In response to the question, "How do you get a story published in the New Yorker?" Angell replies that it would help if it were written by John O'Hara, Edna O'Brien, Eudora Welty, etc. Acknowledging his flippancy, he uses mostly anecdotes and praise to describe the editing process, and offers vague standards for judging quality. In short, he concludes that he knows a good story when he reads one.

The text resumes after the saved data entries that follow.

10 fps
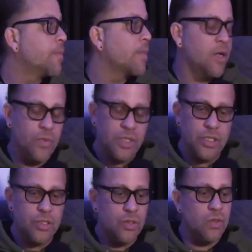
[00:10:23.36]
it
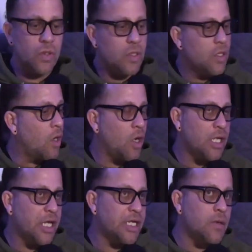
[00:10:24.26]
really do. 100%. All
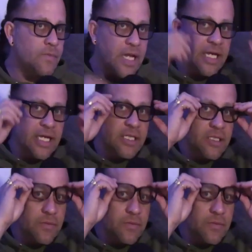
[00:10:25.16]
that, like in the,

Angell seems unaware of how much the rise in creative-writing programs has changed the short story from a work of inspiration to a product of workshops and imitation. Understandably, he admires Updike, with whom he had a close relationship, but he might have revisited his 1994 essay, included here, in light of Adam Begley's biography of the writer.
The selections are disorganized and unconnected. Angell calls them "a portrait of my brain at 94," a worrisome thought. Some need explanations, especially his letters published without references to what he was responding to. He includes an embarrassing reply to a letter writer who pointed out a mistake by ridiculing him.
(The New Yorker finds corrections irritating, as I've learned, and takes its time in dealing with them. Angell's response confirms that attitude.)
Editor Angell could have used an editor in selecting more interesting "pieces" and fewer awful haikus and dull literary appraisals, including his clunker on Lolita. There are standouts in This Old Man, particularly the title essay, but we are forced to wade through too much ordinary work to get to them.
Bob Hoover is the retired book editor of the Pittsburgh Post-Gazette.